1. Introduction
When machinery is rotated to achieve motion conversion, the bearing is the most critical component, and the most prone to fault, in the entire transmission system. According to statistics, 30% of machinery faults are caused by bearings [
1]. Fault prognosis is gaining traction because of the potential value in reducing loss to property by predicting the future performance of components.

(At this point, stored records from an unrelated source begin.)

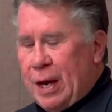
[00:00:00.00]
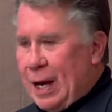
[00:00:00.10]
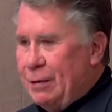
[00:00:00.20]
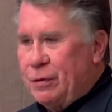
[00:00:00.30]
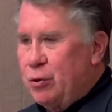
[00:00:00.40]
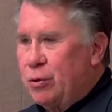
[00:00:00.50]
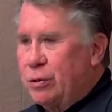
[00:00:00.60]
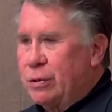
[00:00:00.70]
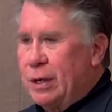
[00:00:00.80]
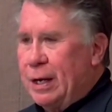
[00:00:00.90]
I haven't heard
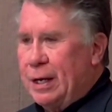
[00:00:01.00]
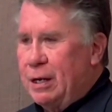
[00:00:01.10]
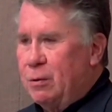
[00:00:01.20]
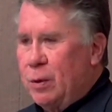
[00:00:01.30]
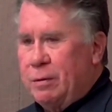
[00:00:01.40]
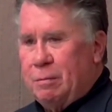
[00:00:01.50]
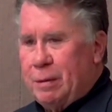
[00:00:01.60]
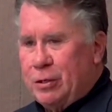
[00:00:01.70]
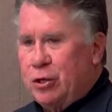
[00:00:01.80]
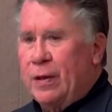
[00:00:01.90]
anyone
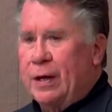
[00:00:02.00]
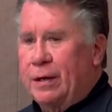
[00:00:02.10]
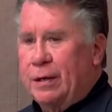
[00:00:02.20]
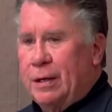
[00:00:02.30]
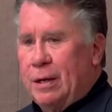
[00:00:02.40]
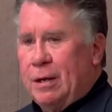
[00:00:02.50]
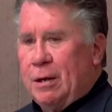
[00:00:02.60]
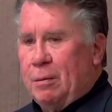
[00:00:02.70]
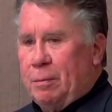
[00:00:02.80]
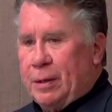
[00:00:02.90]
mention that,
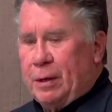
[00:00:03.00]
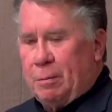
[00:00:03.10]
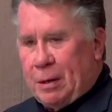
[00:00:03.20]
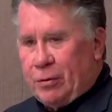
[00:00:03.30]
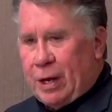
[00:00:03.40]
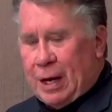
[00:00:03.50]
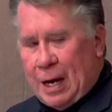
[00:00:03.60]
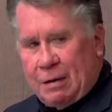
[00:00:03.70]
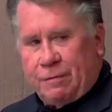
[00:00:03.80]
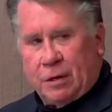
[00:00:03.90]
but about a
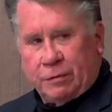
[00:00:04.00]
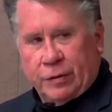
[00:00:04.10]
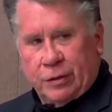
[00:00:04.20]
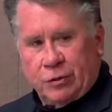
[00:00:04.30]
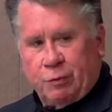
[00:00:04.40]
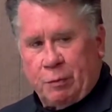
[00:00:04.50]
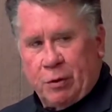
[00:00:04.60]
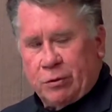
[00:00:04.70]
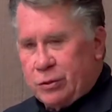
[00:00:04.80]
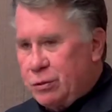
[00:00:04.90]
half of it is
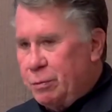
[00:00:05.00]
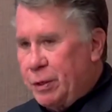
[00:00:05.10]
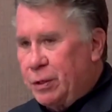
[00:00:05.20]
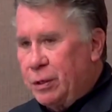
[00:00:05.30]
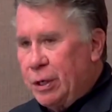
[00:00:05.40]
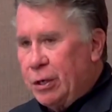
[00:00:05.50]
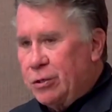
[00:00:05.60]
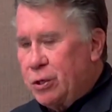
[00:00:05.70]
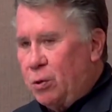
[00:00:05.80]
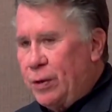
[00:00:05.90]
proposed to be
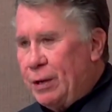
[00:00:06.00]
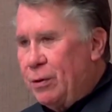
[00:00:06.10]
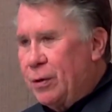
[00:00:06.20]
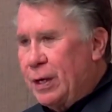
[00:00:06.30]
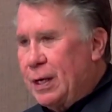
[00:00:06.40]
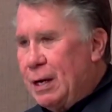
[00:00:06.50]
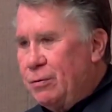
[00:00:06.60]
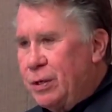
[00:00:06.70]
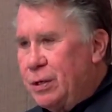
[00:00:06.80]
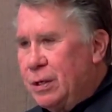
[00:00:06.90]
sold. Now, the
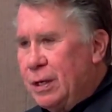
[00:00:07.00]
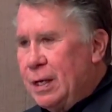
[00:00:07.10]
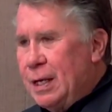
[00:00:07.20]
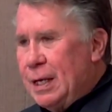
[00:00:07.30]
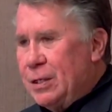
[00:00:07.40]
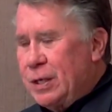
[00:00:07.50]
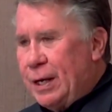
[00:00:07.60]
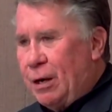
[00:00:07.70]
county has had a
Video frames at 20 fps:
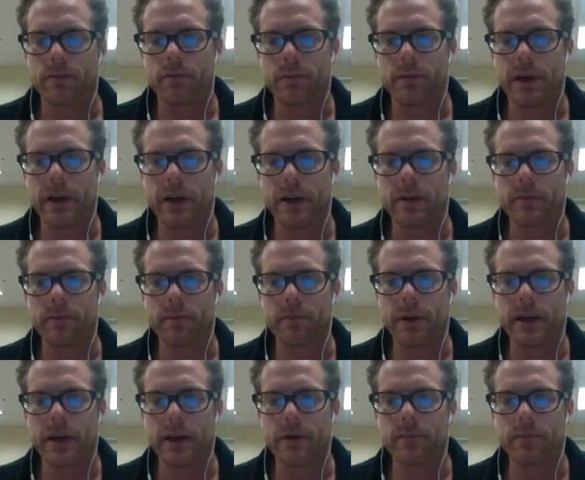bam,
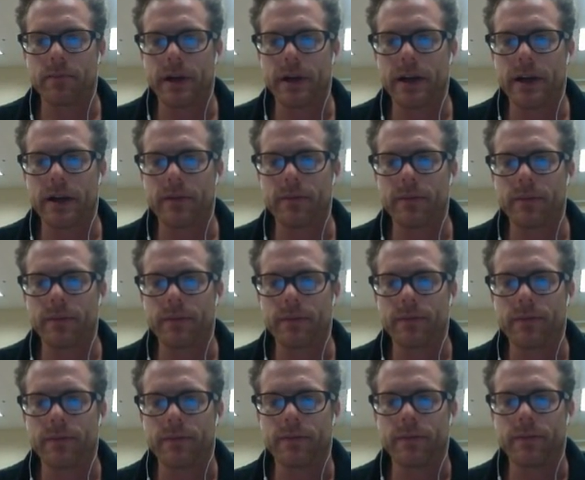bam, bam,
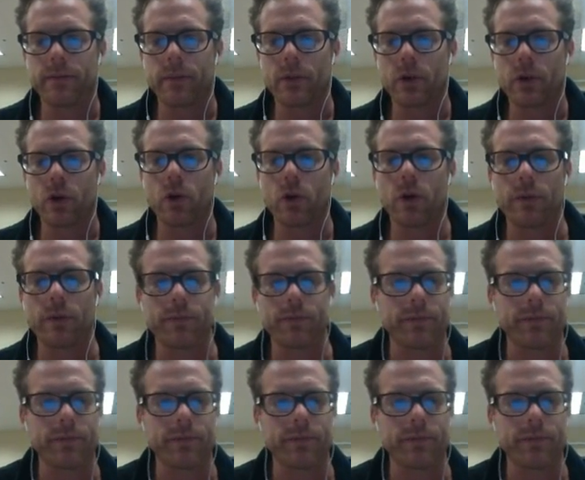cool.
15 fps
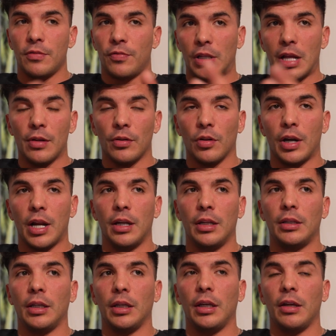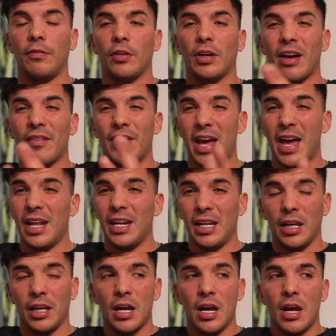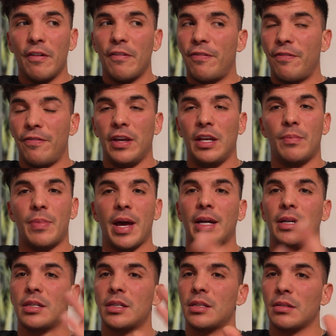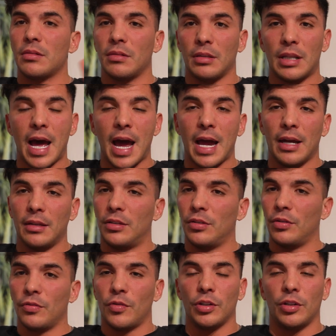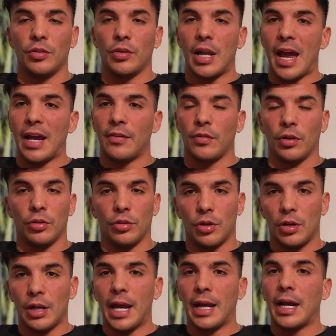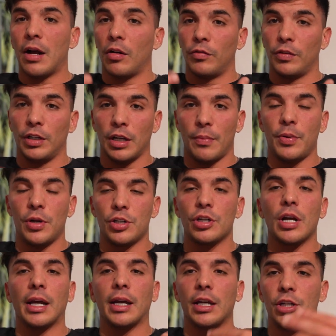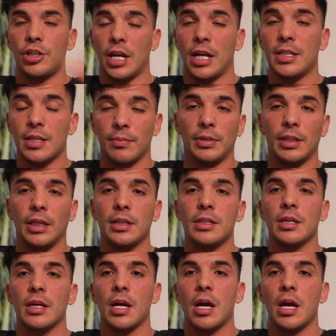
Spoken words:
if you download anything, if you have any feedbacks, what do you like, what you don't like, I would really appreciate. I can change some things.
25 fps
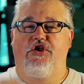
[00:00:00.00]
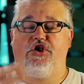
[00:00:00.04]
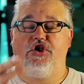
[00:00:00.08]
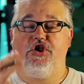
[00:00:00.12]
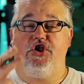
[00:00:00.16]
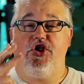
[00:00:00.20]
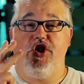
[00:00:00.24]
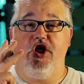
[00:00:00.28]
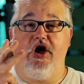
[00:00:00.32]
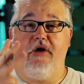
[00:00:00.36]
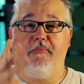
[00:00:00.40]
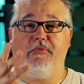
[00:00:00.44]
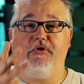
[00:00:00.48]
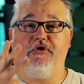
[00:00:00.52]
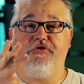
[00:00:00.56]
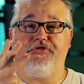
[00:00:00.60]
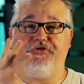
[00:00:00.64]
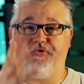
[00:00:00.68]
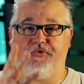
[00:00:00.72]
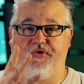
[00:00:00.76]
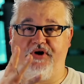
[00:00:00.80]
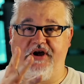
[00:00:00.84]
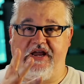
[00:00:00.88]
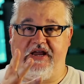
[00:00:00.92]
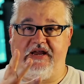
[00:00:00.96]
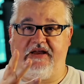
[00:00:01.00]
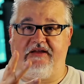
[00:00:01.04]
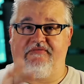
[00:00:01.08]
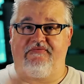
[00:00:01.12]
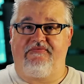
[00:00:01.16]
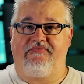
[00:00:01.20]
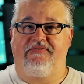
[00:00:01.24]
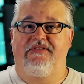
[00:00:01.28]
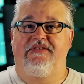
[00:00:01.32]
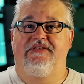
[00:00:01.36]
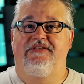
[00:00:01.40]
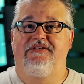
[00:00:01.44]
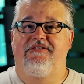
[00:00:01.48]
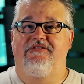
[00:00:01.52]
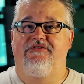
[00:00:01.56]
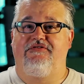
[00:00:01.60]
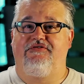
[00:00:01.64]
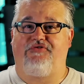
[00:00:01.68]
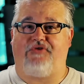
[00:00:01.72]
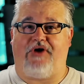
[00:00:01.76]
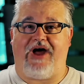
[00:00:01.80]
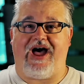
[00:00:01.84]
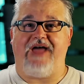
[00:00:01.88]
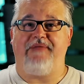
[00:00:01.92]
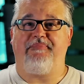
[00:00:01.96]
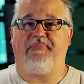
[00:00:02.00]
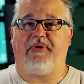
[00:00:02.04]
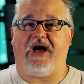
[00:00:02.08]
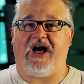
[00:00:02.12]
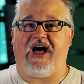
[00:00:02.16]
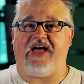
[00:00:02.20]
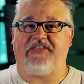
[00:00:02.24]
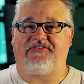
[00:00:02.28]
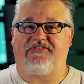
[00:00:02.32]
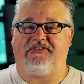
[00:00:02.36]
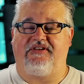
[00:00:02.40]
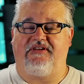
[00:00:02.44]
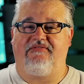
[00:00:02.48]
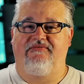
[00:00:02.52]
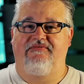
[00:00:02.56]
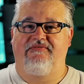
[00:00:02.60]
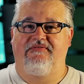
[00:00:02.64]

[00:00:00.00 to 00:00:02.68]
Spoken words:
Number 3, dried pasta.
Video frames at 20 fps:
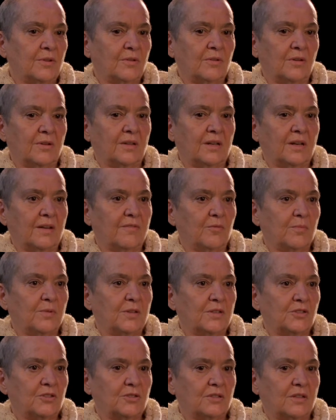we thought that
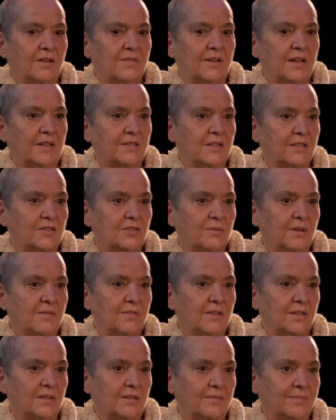everybody should have access to
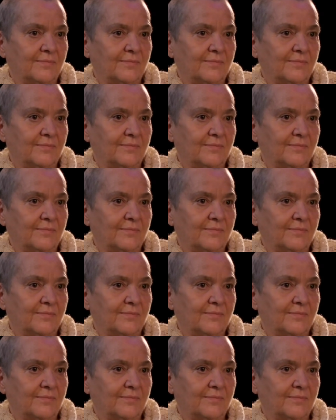everything.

At present, fault prognosis methods are mainly divided into two major directions: model-based fault prognosis and data-driven fault prognosis [
2]. The model-based fault prognosis method assumes that an accurate mathematical model of the object system can be constructed [
3]. The performance of the part is evaluated by calculation of functional damage, and the remaining life of the part is evaluated by building physical and simulation models [
4]. Janjarasjitt et al. constructed a mathematical model that characterizes the operating state of a bearing by using partially correlated integrals [
5]. Lei et al. used algebraic equations to construct a planetary gearbox vibration signal model for gearbox failure prediction [
6]. Huang et al. extracted fault feature information from the system’s operating state and built a fault state model using the Kalman rate and an expert system for fault prognosis [
7]. Du et al. combined the advantages of strong tracking square root Kalman filters and autoregressive models to build a future measurement state prediction model [
8]. Lin et al. combined the concept of fuzzy posted progress in fuzzy mathematics with particle filtering to realize the fault prognosis of a three-tank water tank system and a planetary gear system [
9]. Although the model-based method can achieve fault prognosis, it has two disadvantages that cannot be ignored: (1) There is a strong dependence on the model. The model built will directly affect the effect of fault prognosis, and it is often difficult to build accurate mathematical models for complex dynamic systems. (2) The model generalization is poor. The built model needs to consider various working conditions and operating states of the predicted object. The generality of the physical model is usually poor, causing unnecessary waste of human and financial resources.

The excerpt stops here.